FATCA – The Long Arm of the IRS
If you are a U.S. citizen living in Canada, you will no longer be able to outrun the long arm of the IRS. It has long been the case that the U.S. requires its citizens, no matter where they live in the world, to file annual U.S. income tax returns and report worldwide income to the IRS. Until now, it has been difficult to enforce this law due to lack of information.
The reality, as of July 1st 2014, is that for U.S. citizens and green card holders in Canada, you can’t put this off any longer because the IRS now has a way to catch you. The Foreign Account Tax Compliance Act has arrived. FATCA requires non-U.S. financial institutions to provide information to the IRS about bank accounts, investment accounts, mutual funds and any other financial accounts held by “U.S. persons” living abroad.
Does FATCA impact you?
To determine if this impacts you directly, the first question to ask is: am I a U.S. person? A U.S. person is defined as a citizen, a U.S. green card holder or someone who meets the Substantial Presence Test because of the number of days spent in the U.S. This last one is tricky. So if you are not sure and you spend significant time in the U.S. traveling or for work, seek the advice of an accountant.
In order to cooperate with the U.S., and also to ensure that financial institutions would not be forced to withhold 30% tax on U.S. investment income, Canada signed an Intergovernmental Agreement (IGA) with the U.S. This agreement requires the Canada Revenue Agency (CRA) to inform the IRS about the financial accounts of U.S. persons in Canada. To implement the IGA, Canada has amended its domestic tax law to require financial institutions to report the following information about qualifying accounts of U.S. persons that are greater than $50,000:
- Name, address and U.S. tax payer identification number,
- Account numbers,
- Account balances or values,
- In the case of a custodial account, like Nexus accounts, the total gross income and total gross proceeds from the sale or redemption of the investments, and
- For depository accounts, like a savings account, the total gross interest paid must be reported.

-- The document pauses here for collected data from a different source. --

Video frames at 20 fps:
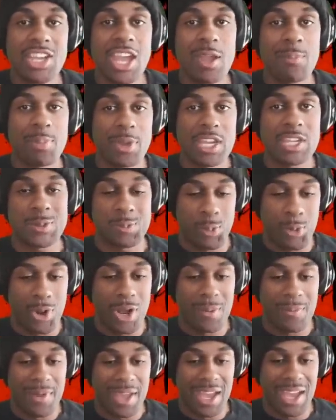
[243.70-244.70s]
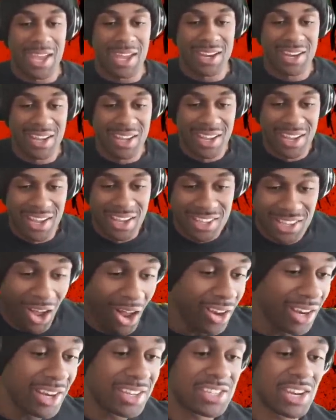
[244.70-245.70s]
Beast Boy, man.
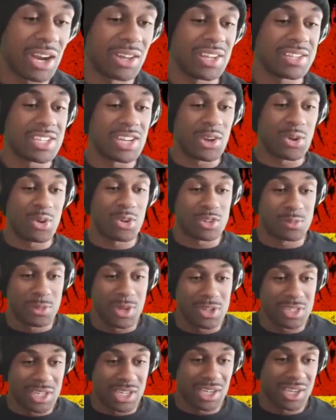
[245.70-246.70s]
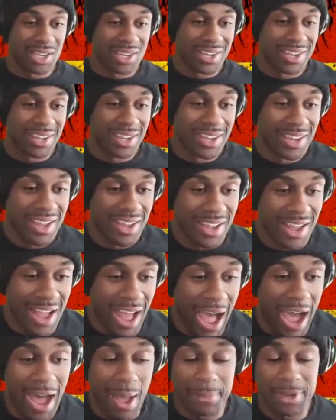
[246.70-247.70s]
Y'all need to start listening to his music.
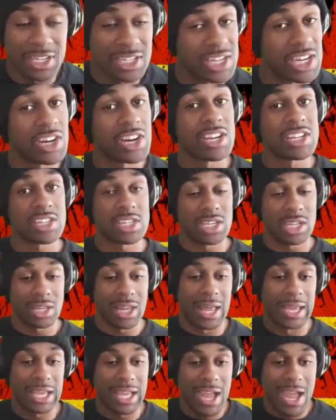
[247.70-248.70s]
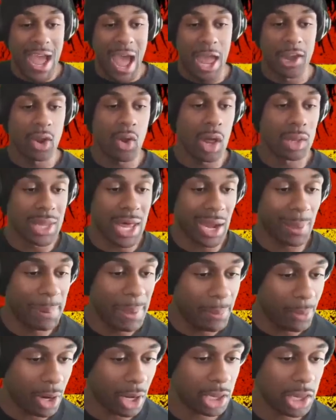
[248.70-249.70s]
I mean, seriously, like, I know a lot of
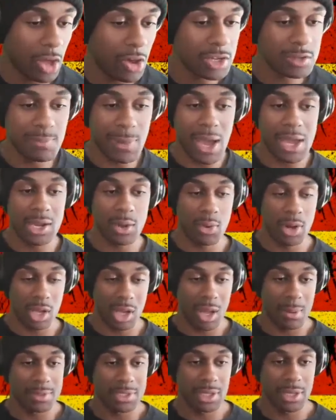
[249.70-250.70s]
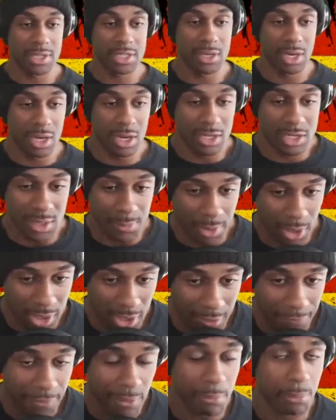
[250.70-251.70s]
people are closed-minded when it comes to listening to something
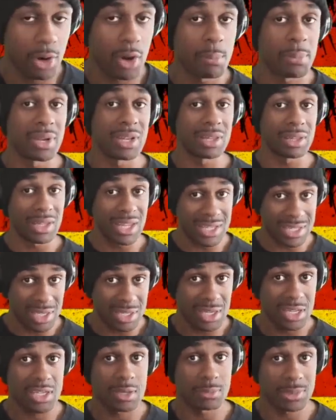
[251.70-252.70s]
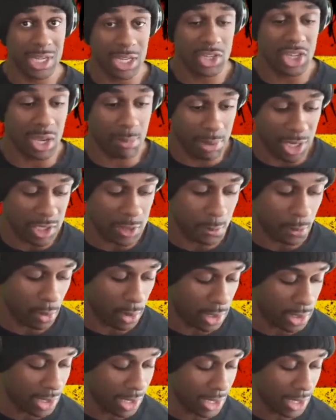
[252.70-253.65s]
different, bro, but listen to some TJ Beast Boy.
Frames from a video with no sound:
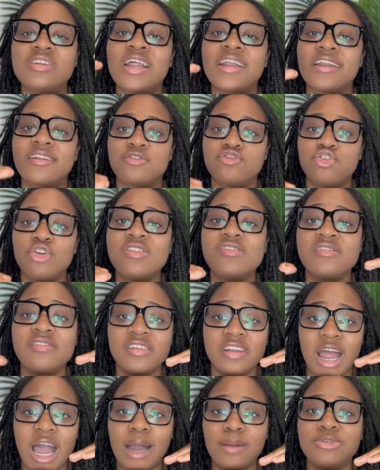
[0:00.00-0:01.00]
and choices
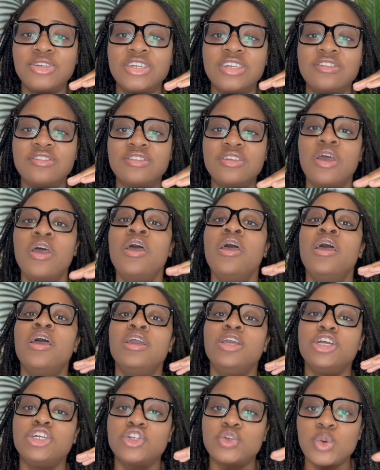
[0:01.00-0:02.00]
and options
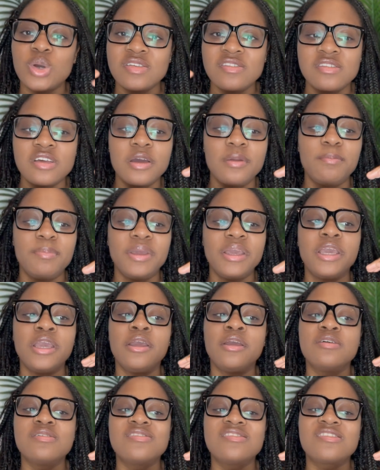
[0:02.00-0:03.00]
your choice could
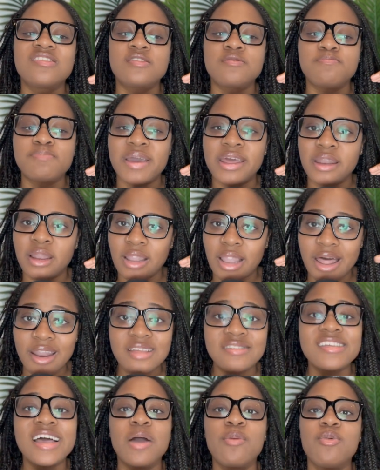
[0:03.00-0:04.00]
be spend a lot
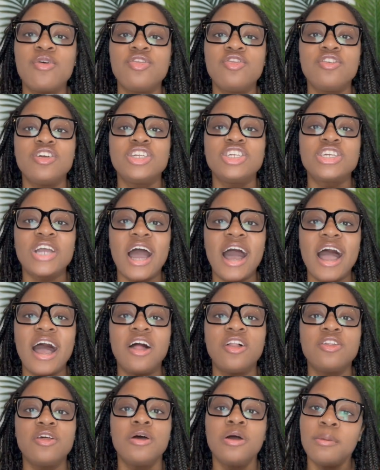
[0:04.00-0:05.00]
of time with your
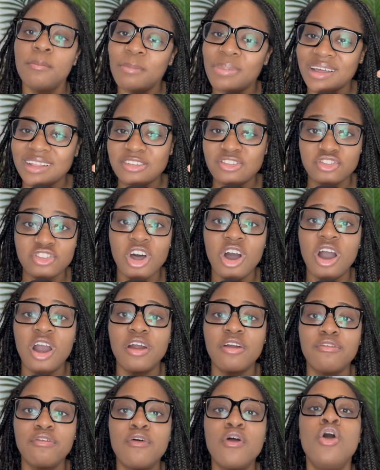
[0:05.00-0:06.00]
child but
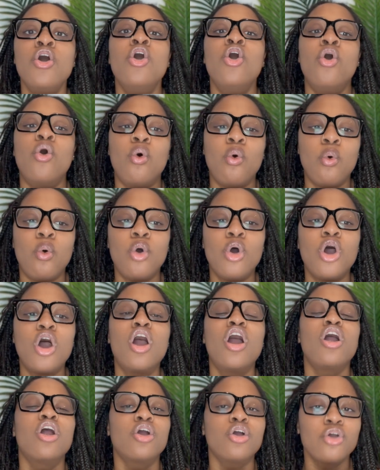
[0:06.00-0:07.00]
starve
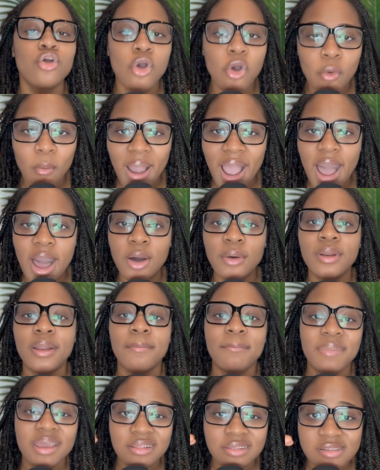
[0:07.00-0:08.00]
or go out
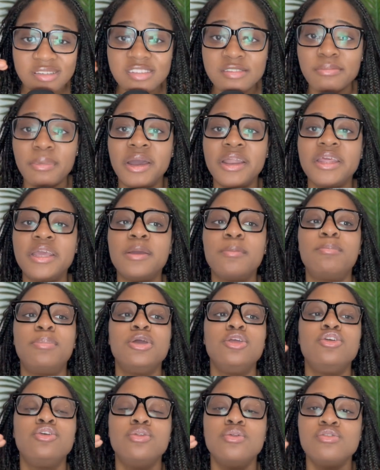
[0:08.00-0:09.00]
make this money
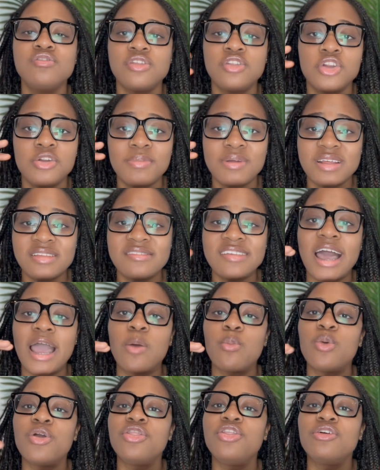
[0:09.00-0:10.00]
but you lose a little bit of
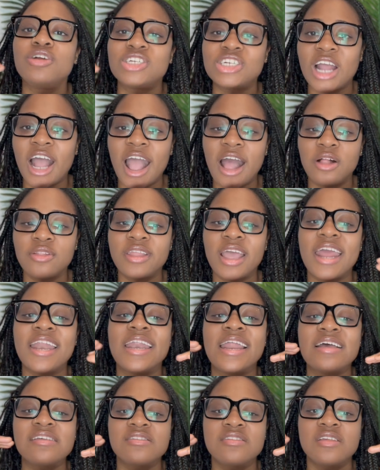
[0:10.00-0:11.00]
time with your child
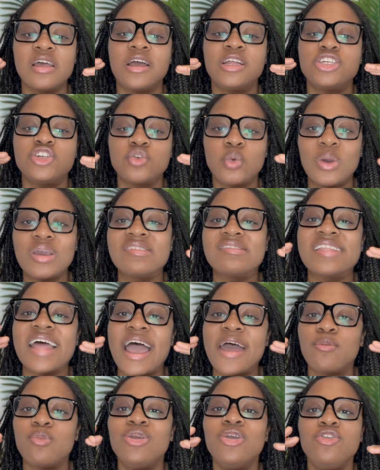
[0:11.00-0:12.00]
and that's a choice
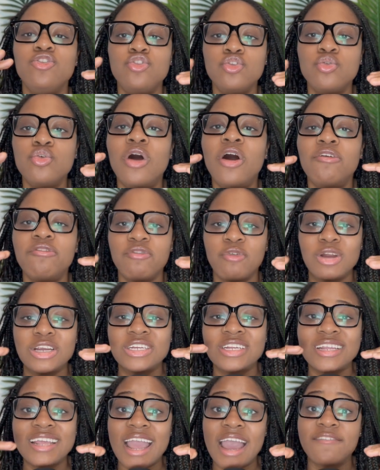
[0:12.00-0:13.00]
that we do
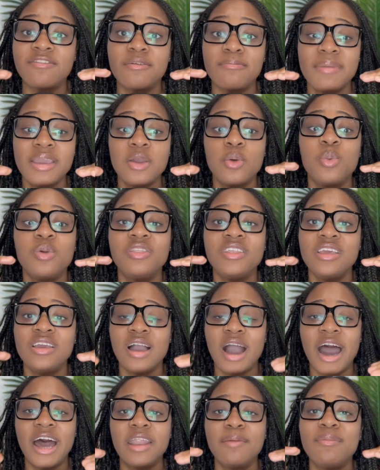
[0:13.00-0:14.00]
unfortunately have to make with the
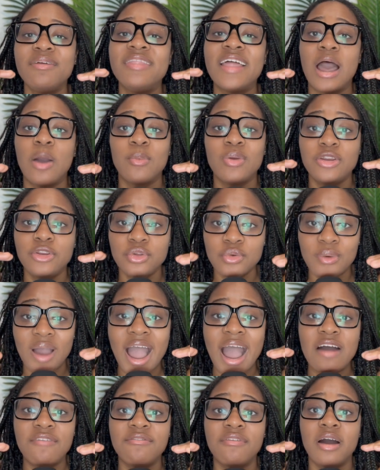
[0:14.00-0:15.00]
economy that we do
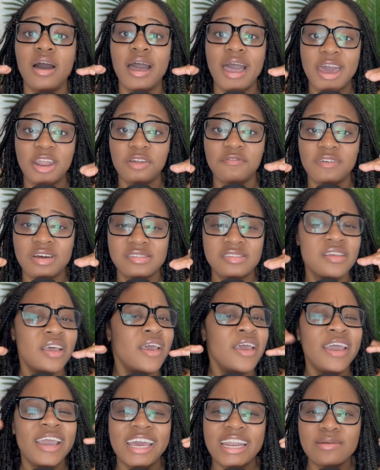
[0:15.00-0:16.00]
have ahead of us
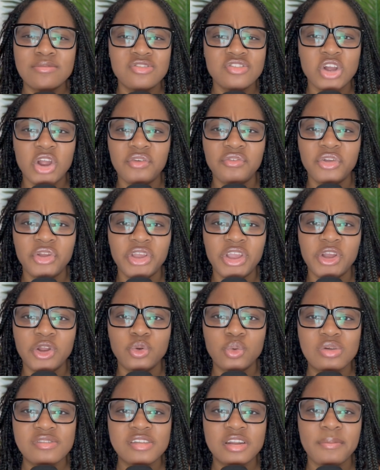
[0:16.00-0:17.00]
and i'm sorry if you're hearing
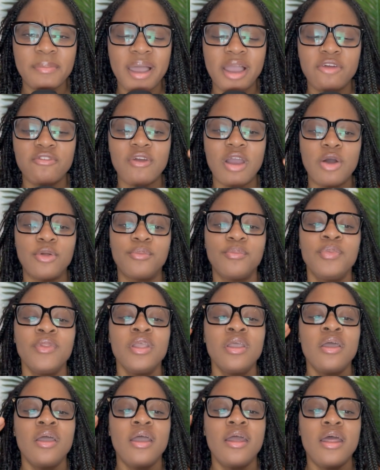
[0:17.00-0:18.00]
noise in the background
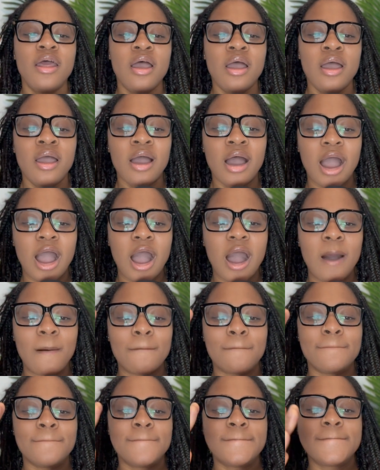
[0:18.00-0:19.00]

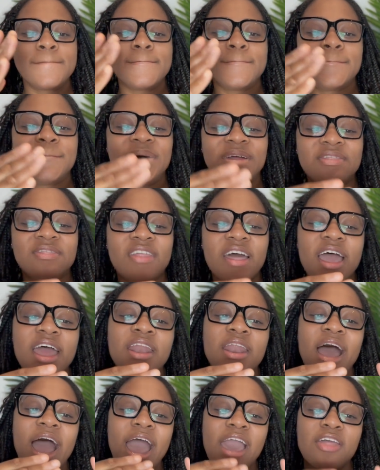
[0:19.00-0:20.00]
um but
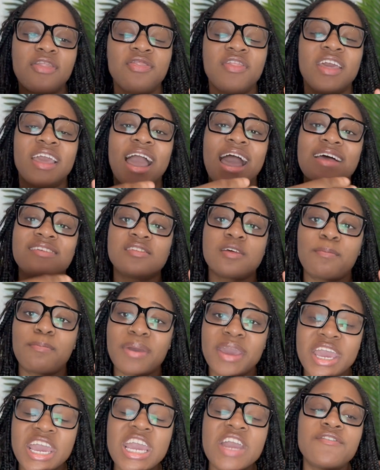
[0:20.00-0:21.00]
then i think as a
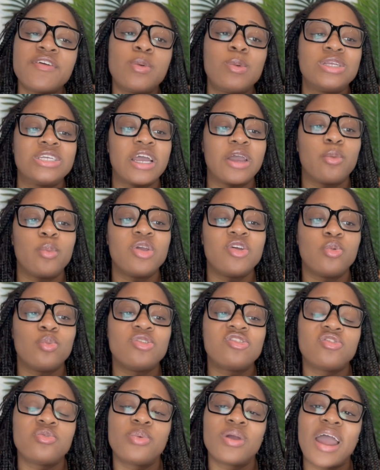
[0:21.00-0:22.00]
parent which i
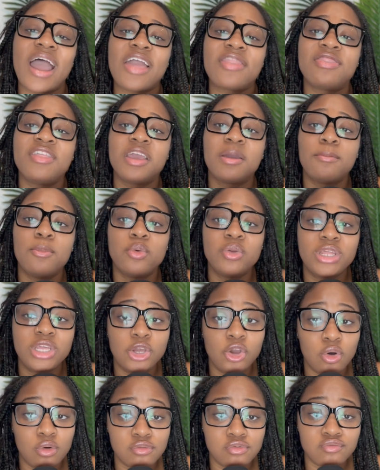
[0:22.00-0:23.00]
which is where i think
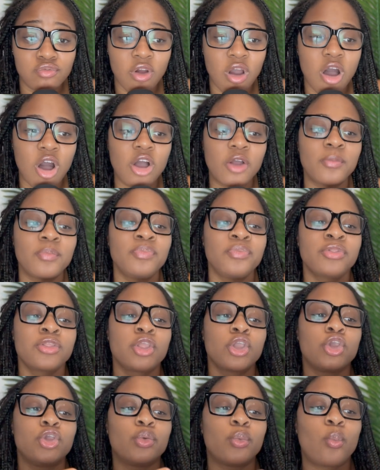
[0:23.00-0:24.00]
monique goes wrong
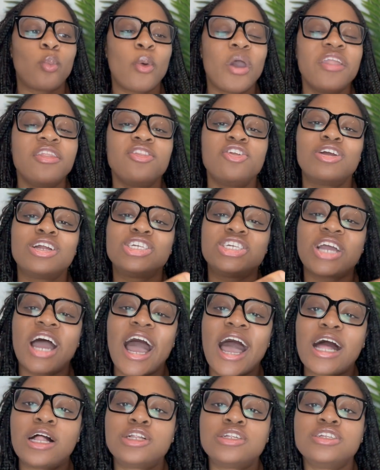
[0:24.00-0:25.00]
when your
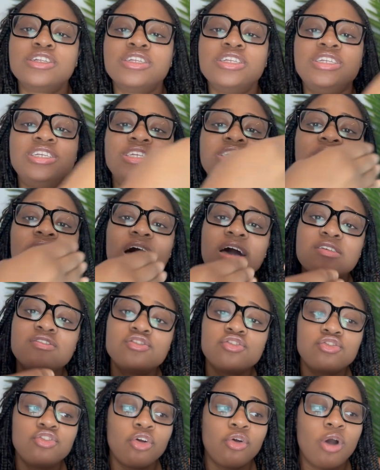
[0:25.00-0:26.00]
child
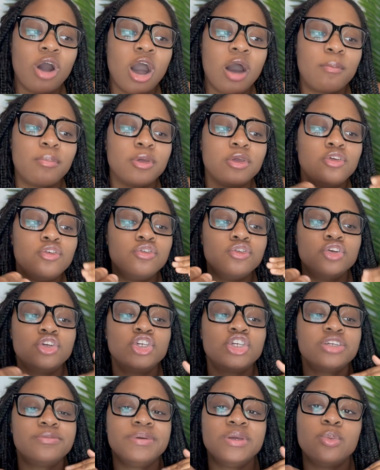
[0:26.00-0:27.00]
does grow up, you
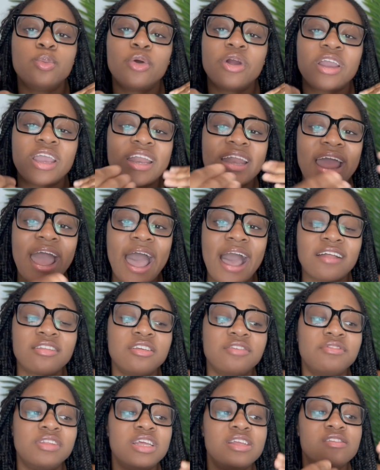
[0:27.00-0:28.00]
should be working
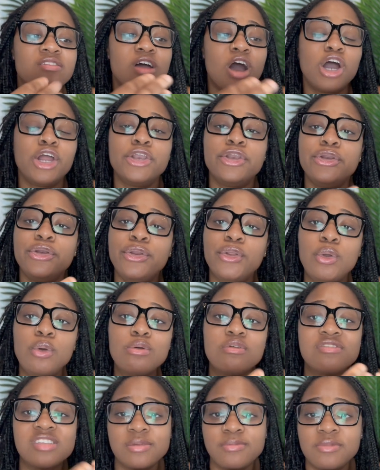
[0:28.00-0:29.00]
actively to
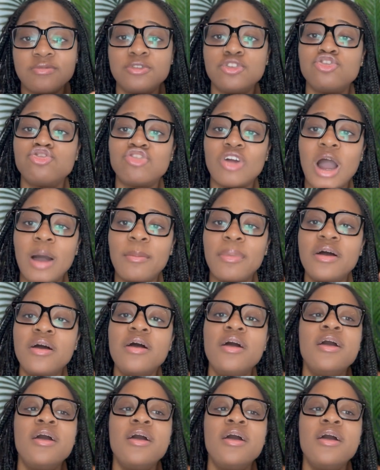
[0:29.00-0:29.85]
undo some of the trauma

At the end of the day, this means more compliance and even more forms to open up accounts at financial institutions and custodians. The first job for all financial institutions and custodians will be to determine if existing and new clients have any U.S. connections. Expect to be asked about your U.S. tax status whether you are a U.S. person or not. You will likely be asked to sign off on IRS forms – typically a W-9 or a W-8Ben. If you are a U.S. person, then you may need to provide your U.S. passport. We (Nexus), together with our custodian (RBC IS), have a responsibility to collect information about citizenship for new clients and we also need to go through existing records and determine if clients are U.S. persons and then report this information to the CRA.
The good news is that under the Canadian IGA, the CRA doesn’t have to report to the IRS on RRSPs, RRIFs, RESPs and TFSAs. But be warned, if you are a U.S person, just because the CRA isn’t reporting this information to the IRS you are still required to report and pay tax on RESPs and TFSA accounts and you must make special elections to defer income on registered accounts.
Why U.S. Persons Should File
If you are a U.S. person you should make sure you are fully compliant with U.S. tax filing requirements. Otherwise it could cost you more than you think when it comes to interest and penalties. The U.S. currently has two programs for those U.S. persons abroad who have failed to file. The first is the Offshore Voluntary Disclosure Program. This program is aimed at people who hide cash in offshore tax havens to avoid dealing with the IRS. This program includes punitive penalties on foreign assets of up to 50% (up from 27.5%) of the highest aggregate balance of foreign accounts not previously disclosed. The second program is something called the Streamlined Foreign Offshore Program. This program is aimed at Americans who have lived outside of the U.S. for years and are not purposefully trying to hide cash. You are required to file the last three years of delinquent returns, six years of FBARs and complete a non-filer questionnaire. The full amount of tax owing and interest due must be paid when you file the returns. In order to qualify for this program, your failure to file must be due to non-willful conduct – negligence, inadvertence, or mistake or conduct that is the result of a good faith misunderstanding of the requirements of the law.
If this affects you, it is important to address this sooner rather than later because you might find that you owe U.S. tax beyond what is usually offset by foreign tax credits. The new 3.8% Medicare surtax on net investment income is one example where tax is now owing to the IRS and not offset by taxes paid in Canada.
For many Nexus clients, FATCA and the IGA mean more information will need to be collected, regardless of whether you are a U.S. person or not. Between 2014 and 2016 financial institutions and custodians will be busy collecting information and identifying U.S. reportable accounts. Starting in 2015 information will go to the CRA and then automatically be reported to the IRS. You can no longer outrun the long arm of the IRS.